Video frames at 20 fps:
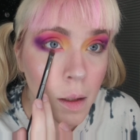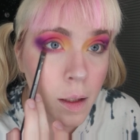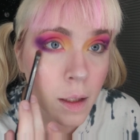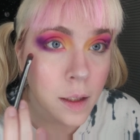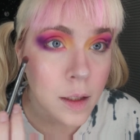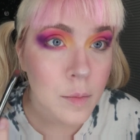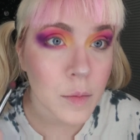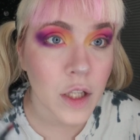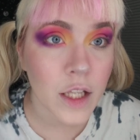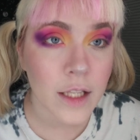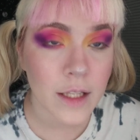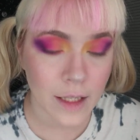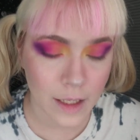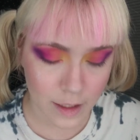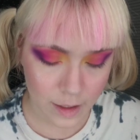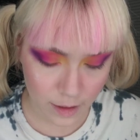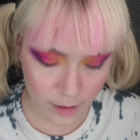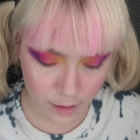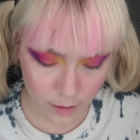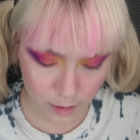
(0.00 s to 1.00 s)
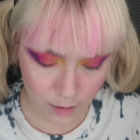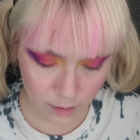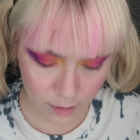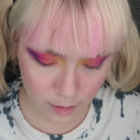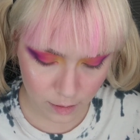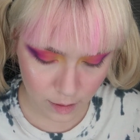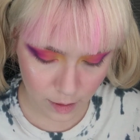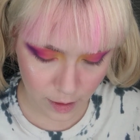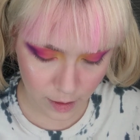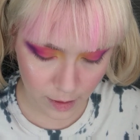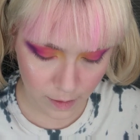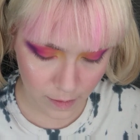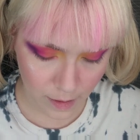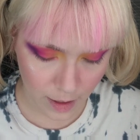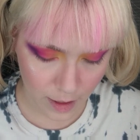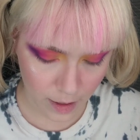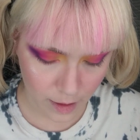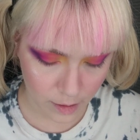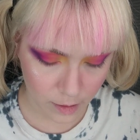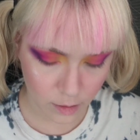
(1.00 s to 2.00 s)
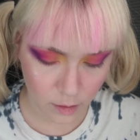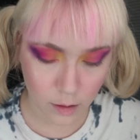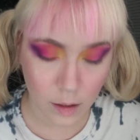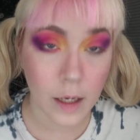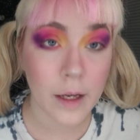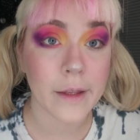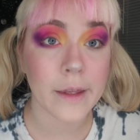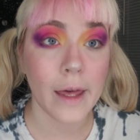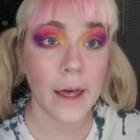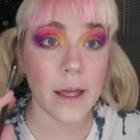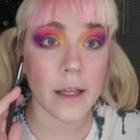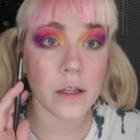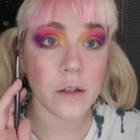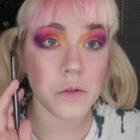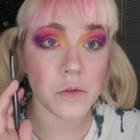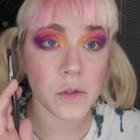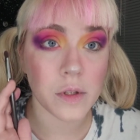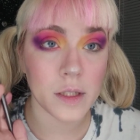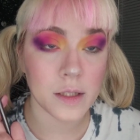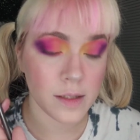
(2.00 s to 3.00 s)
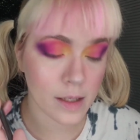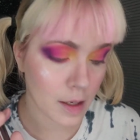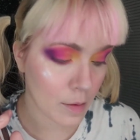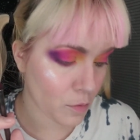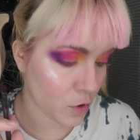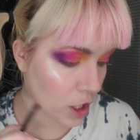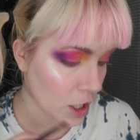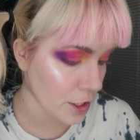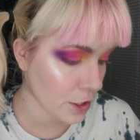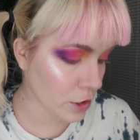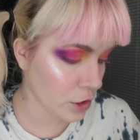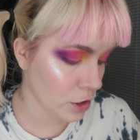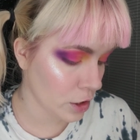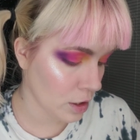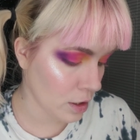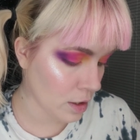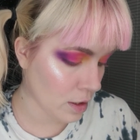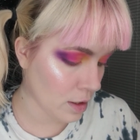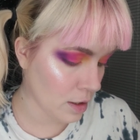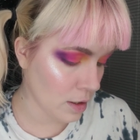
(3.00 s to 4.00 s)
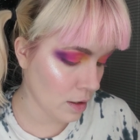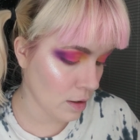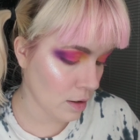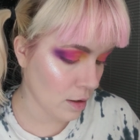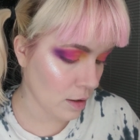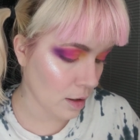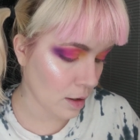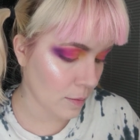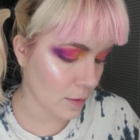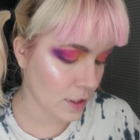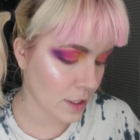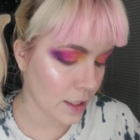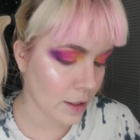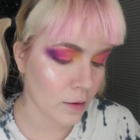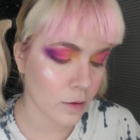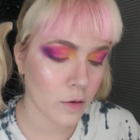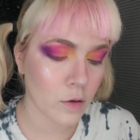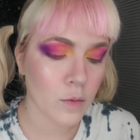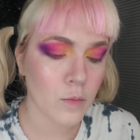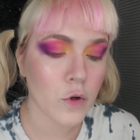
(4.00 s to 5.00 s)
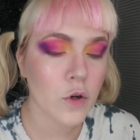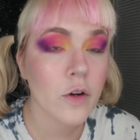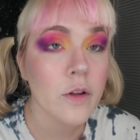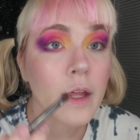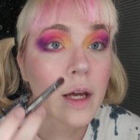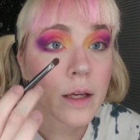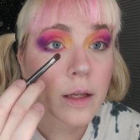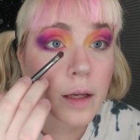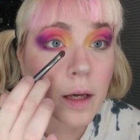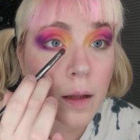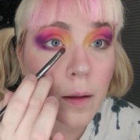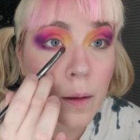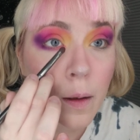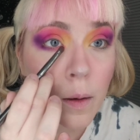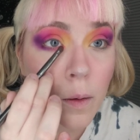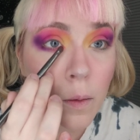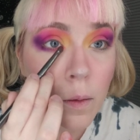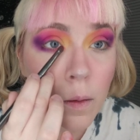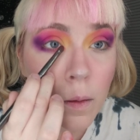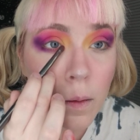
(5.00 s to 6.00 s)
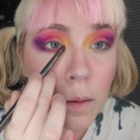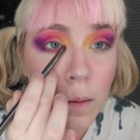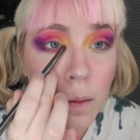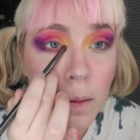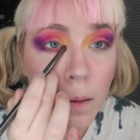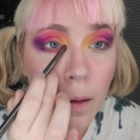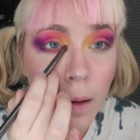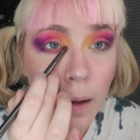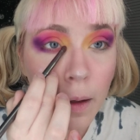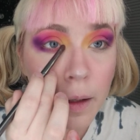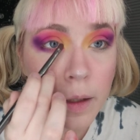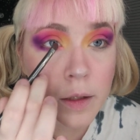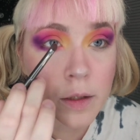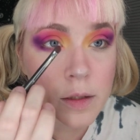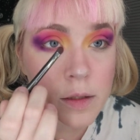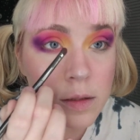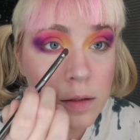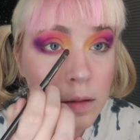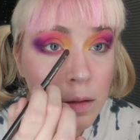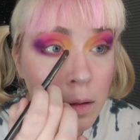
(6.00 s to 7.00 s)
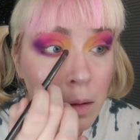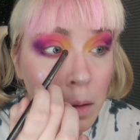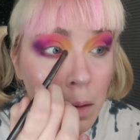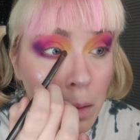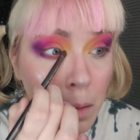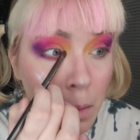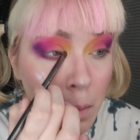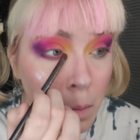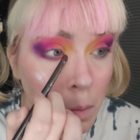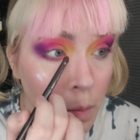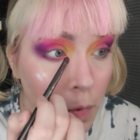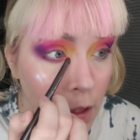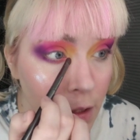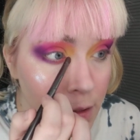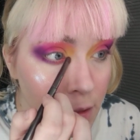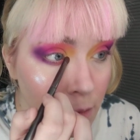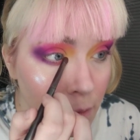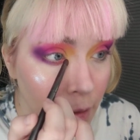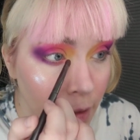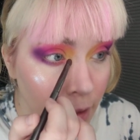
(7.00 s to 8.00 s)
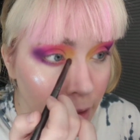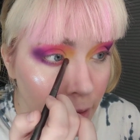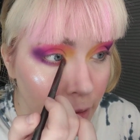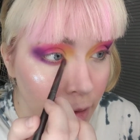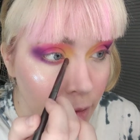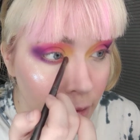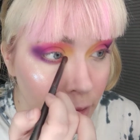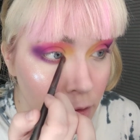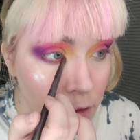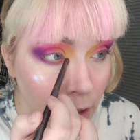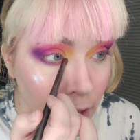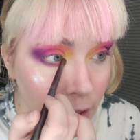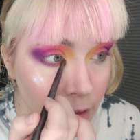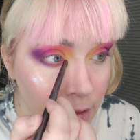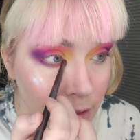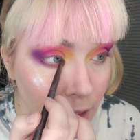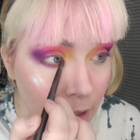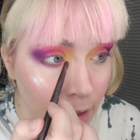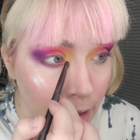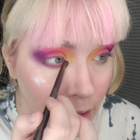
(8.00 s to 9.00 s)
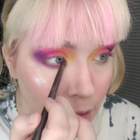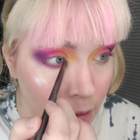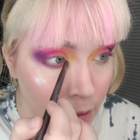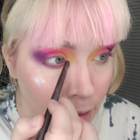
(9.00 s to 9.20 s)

Kind of blend that in. And then again, using the same brush, and take a little more of that yellow, kind of just press it right here to try to tie it in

[TO DO] Transcribe each of the records above precisely, with no pictures in the copy.

[RESULT OF THIS EXERCISE]
Video frames at 20 fps:
(0.00 s to 1.00 s)
(1.00 s to 2.00 s)
(2.00 s to 3.00 s)
(3.00 s to 4.00 s)
(4.00 s to 5.00 s)
(5.00 s to 6.00 s)
(6.00 s to 7.00 s)
(7.00 s to 8.00 s)
(8.00 s to 9.00 s)
(9.00 s to 9.20 s)

Kind of blend that in. And then again, using the same brush, and take a little more of that yellow, kind of just press it right here to try to tie it in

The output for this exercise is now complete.